Menino baleado
RJ: Criança de 5 anos morre baleada em parquinho de condomínio
Bento Costa Petillo Bezze morreu após ser baleado na tarde de domingo (31). A criança brincava em um parquinho de condomínio na comunidade da Quitanda, na Pavuna, Zona Norte do Rio, quando foi atingida por um disparo de arma de fogo. Moradores socorreram a vítima e a levaram ao Hospital Santa Teresinha, em São João de Meriti, na Baixada Fluminense. Bento não resistiu aos ferimentos.
O disparo ocorreu na Rua Capitão Gouveia. Policiais militares do 41º BPM (Irajá) foram acionados para atender a ocorrência. Ao chegarem ao local, os agentes foram informados de que a vítima já havia sido socorrida por moradores.
A Assessoria de Imprensa da Secretaria de Estado de Polícia Militar informou que, segundo o comando do 41º BPM (Irajá), na tarde de domingo (31/05), policiais militares foram acionados para uma ocorrência de disparo de arma de fogo na Rua Capitão Gouveia, na Comunidade da Quitanda, na Pavuna. No local foram informados que a vítima foi socorrida ao Hospital Santa Teresinha, em São João de Meriti, mas não resistiu aos ferimentos. A criança estava brincando em um parquinho, próximo a residência quando foi atingida pelo disparo.
A Polícia Civil investiga o caso. O caso foi registrado na 39ª DP (Pavuna) e será encaminhado à Delegacia de Homicídios da Capital (DHC), que dá prosseguimento às investigações. Diligências estão em andamento para apurar a morte de Bento Costa Petillo Bezze.
O que fazer diante de morte por bala perdida em área condominial?*
✅ O que fazer na hora (passo a passo)
- Segurança em primeiro lugar: não confronte, não “aparte” e afaste moradores do local. Peça apoio da portaria/zeladoria.

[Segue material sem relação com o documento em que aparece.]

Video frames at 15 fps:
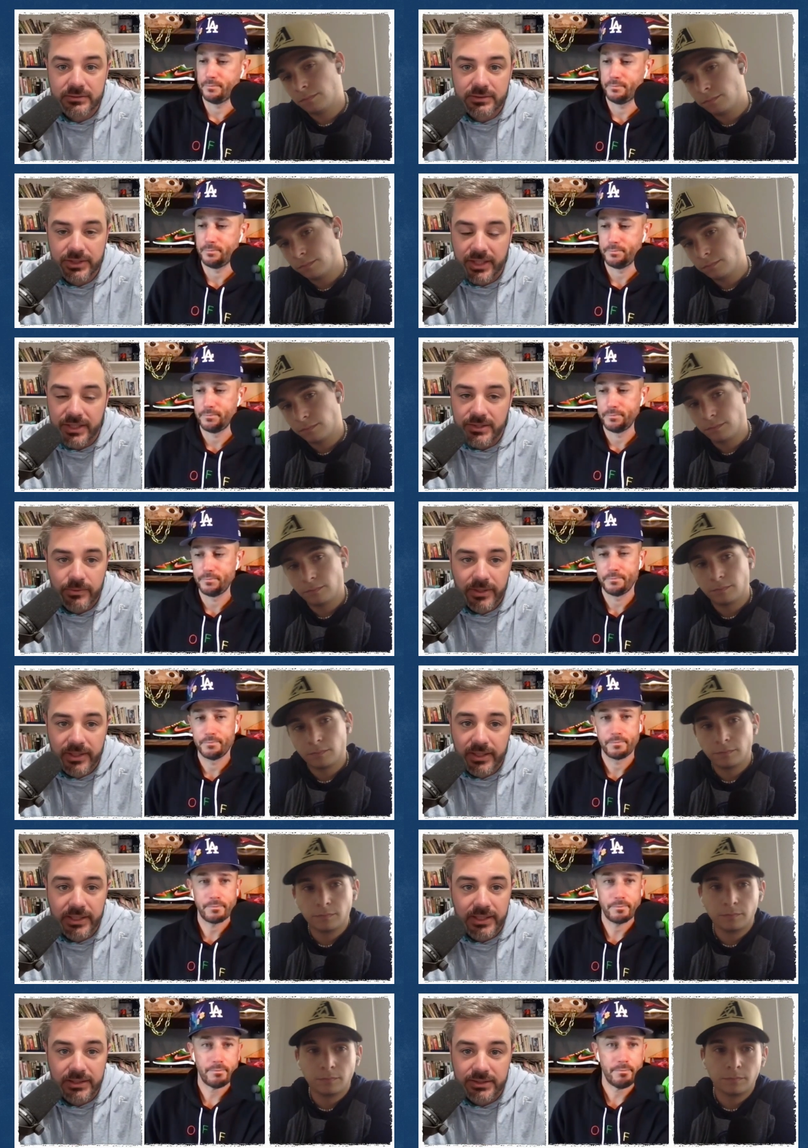Speaker 1: Jake
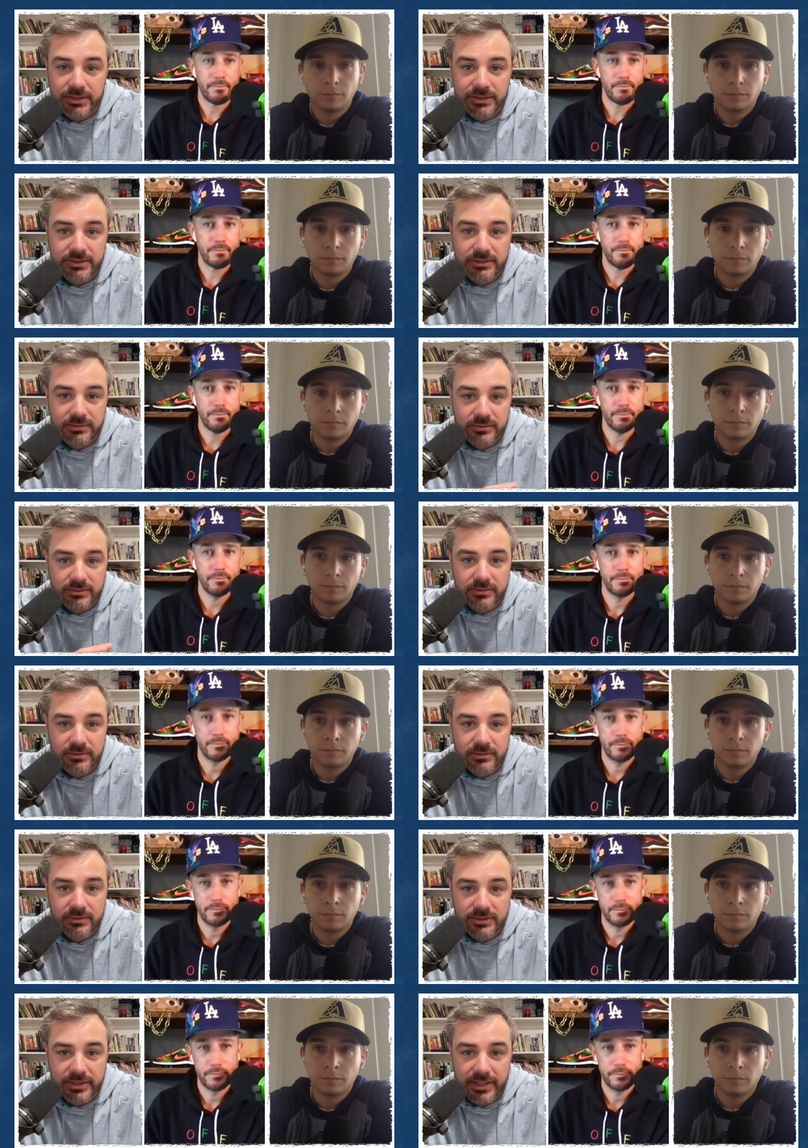tweeted it. Just
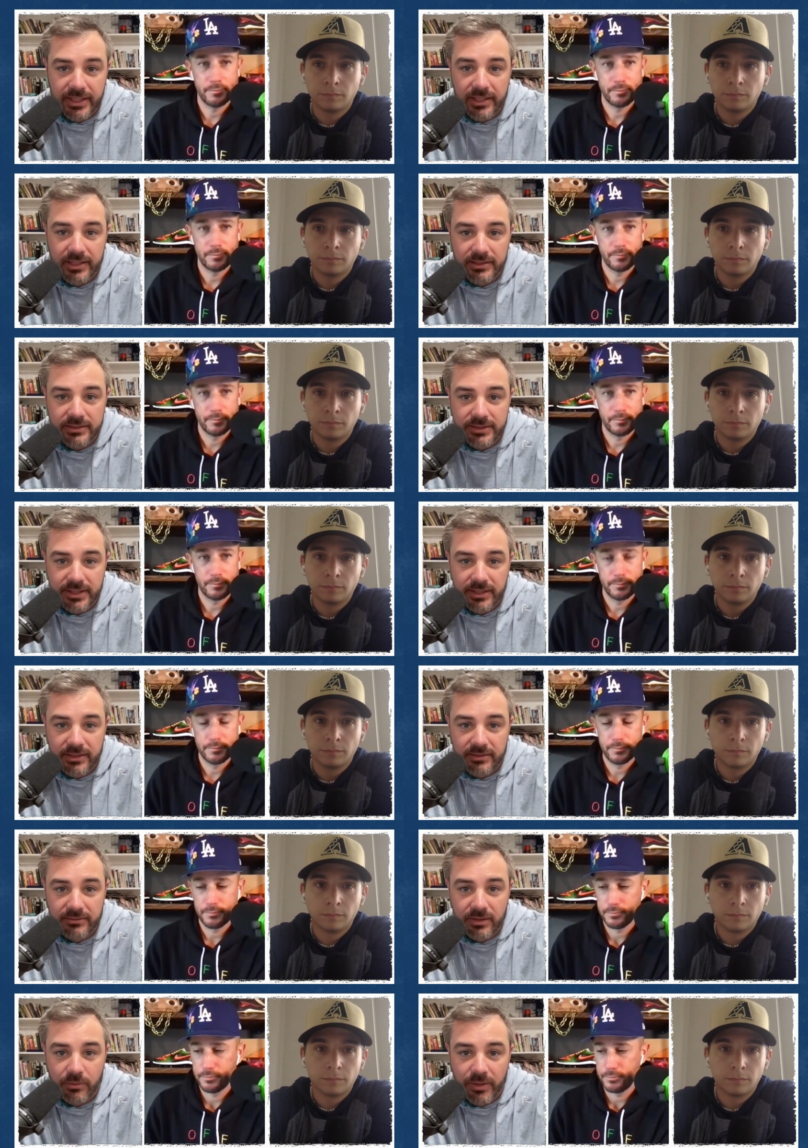stay stay
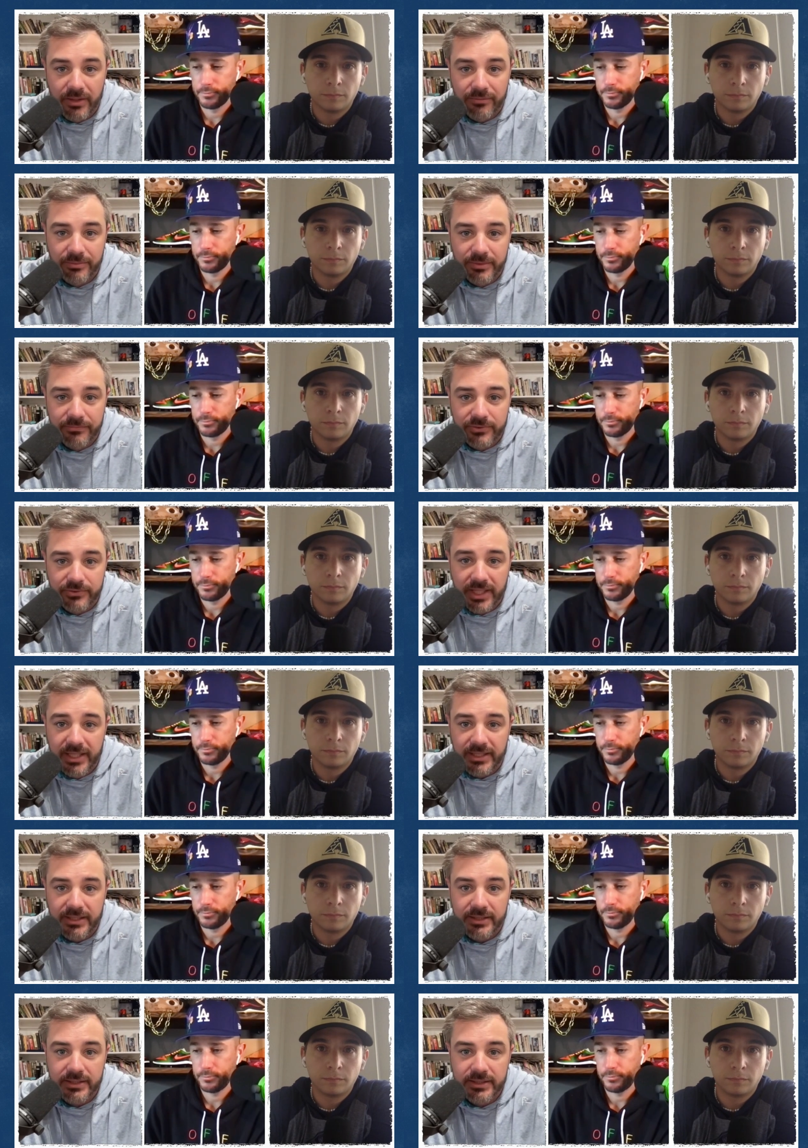away from the
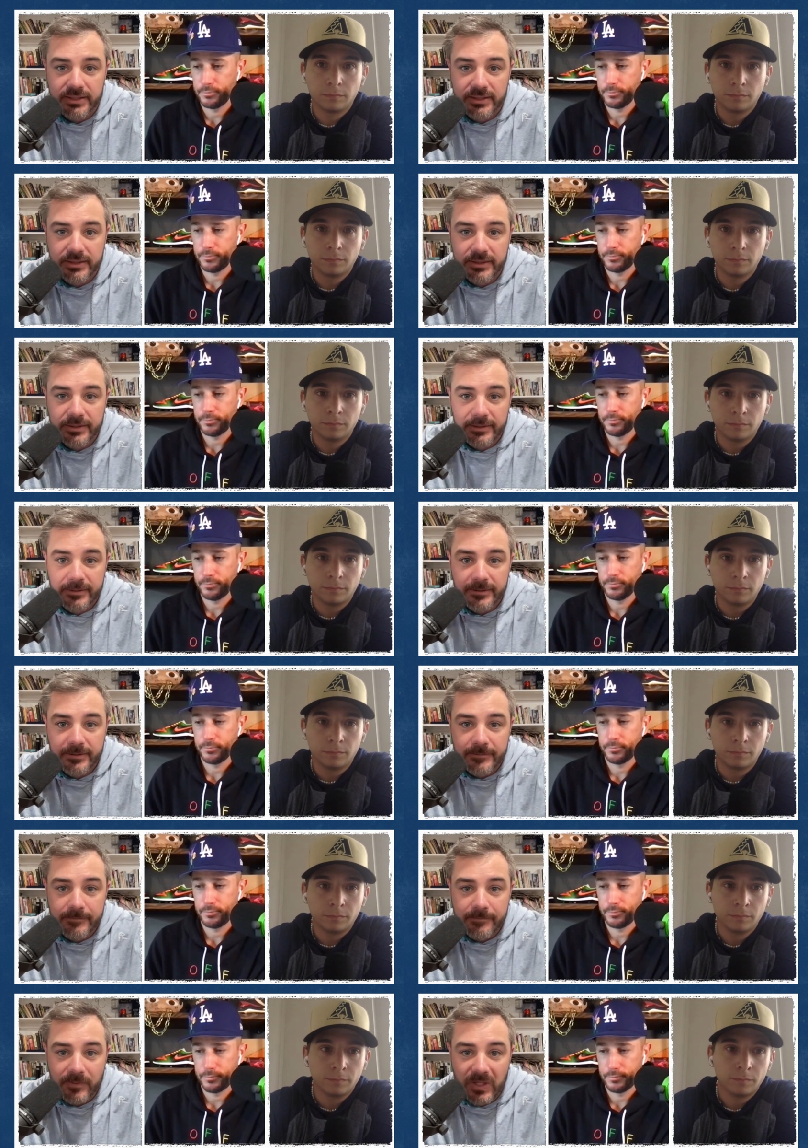fray.
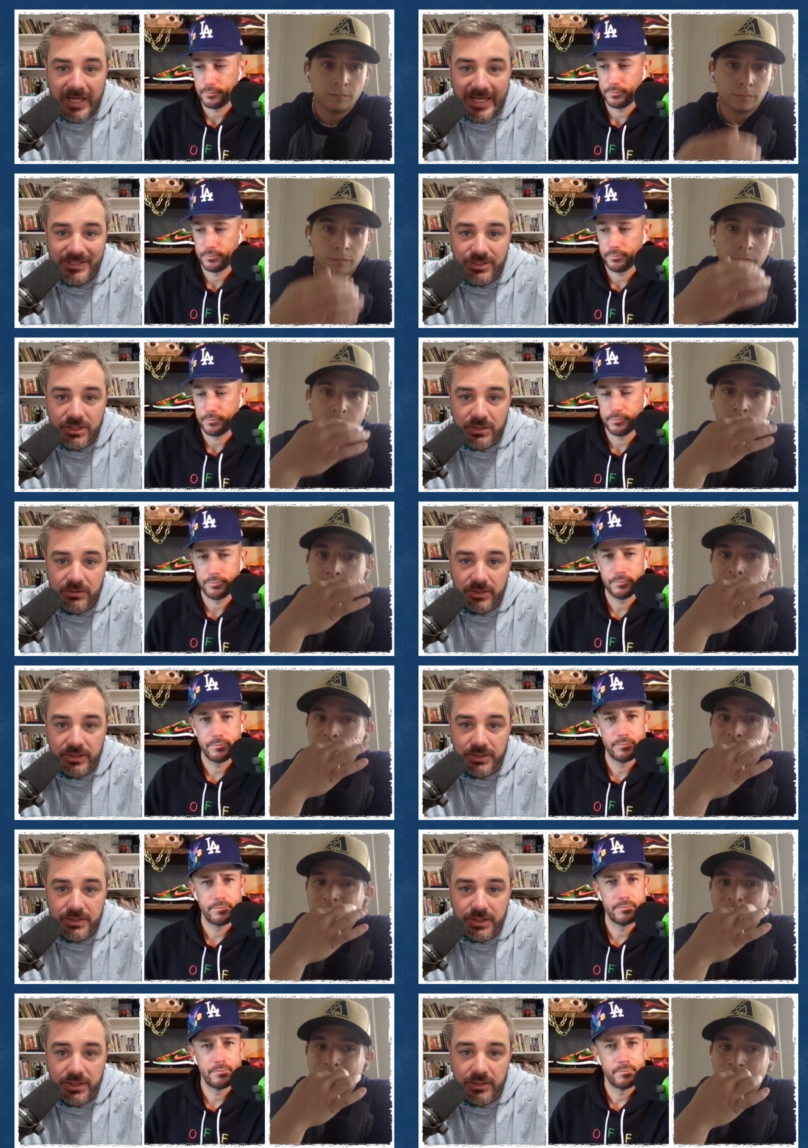Last year,
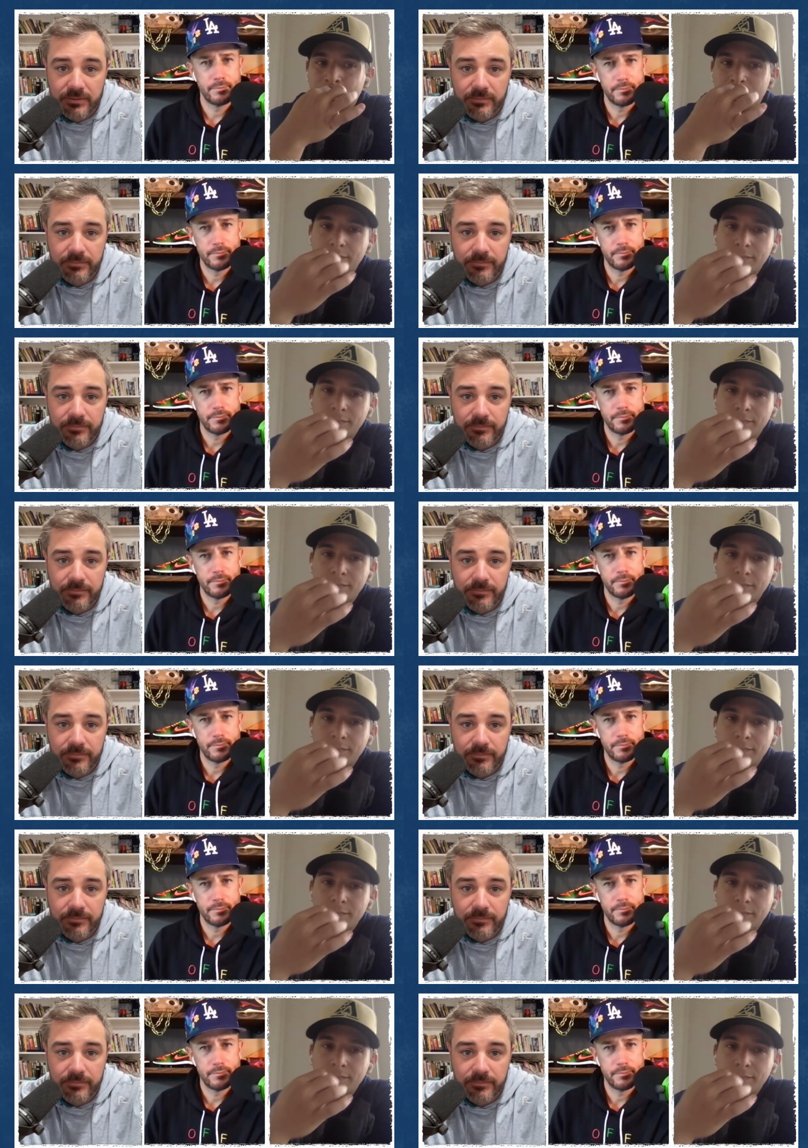this year,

- Acione socorro e polícia: chame SAMU (192) ou Bombeiros (193) para atendimento/constatação e Polícia (190) para ocorrência e investigação.
- Isole e preserve a cena: 🚫 não mexa no corpo, não recolha cápsulas/projéteis, não limpe sangue, não permita curiosos.
- Preserve provas e registros: 📌 anote data/horário/local, liste testemunhas e separe imediatamente imagens do CFTV, registros de acesso e livro de ocorrências (faça backup).
✅ Depois que as autoridades liberarem
- Comunicação aos moradores: informe de forma clara e respeitosa, sem expor dados da vítima, para evitar boatos.
- Apoio à família e gestão: mantenha postura acolhedora; se houver implicações (responsabilidades, danos, pedidos), ⚠️ busque orientação jurídica.
- Revisão de segurança: avalie pontos vulneráveis (muros/gradis, iluminação, controle de acesso, rotinas de ronda, botões de pânico) e leve melhorias para deliberação.
📌 Sugestão prática: formalize um protocolo de “ocorrência grave” (quem chama, quem isola, quem faz backup das câmeras e como comunicar).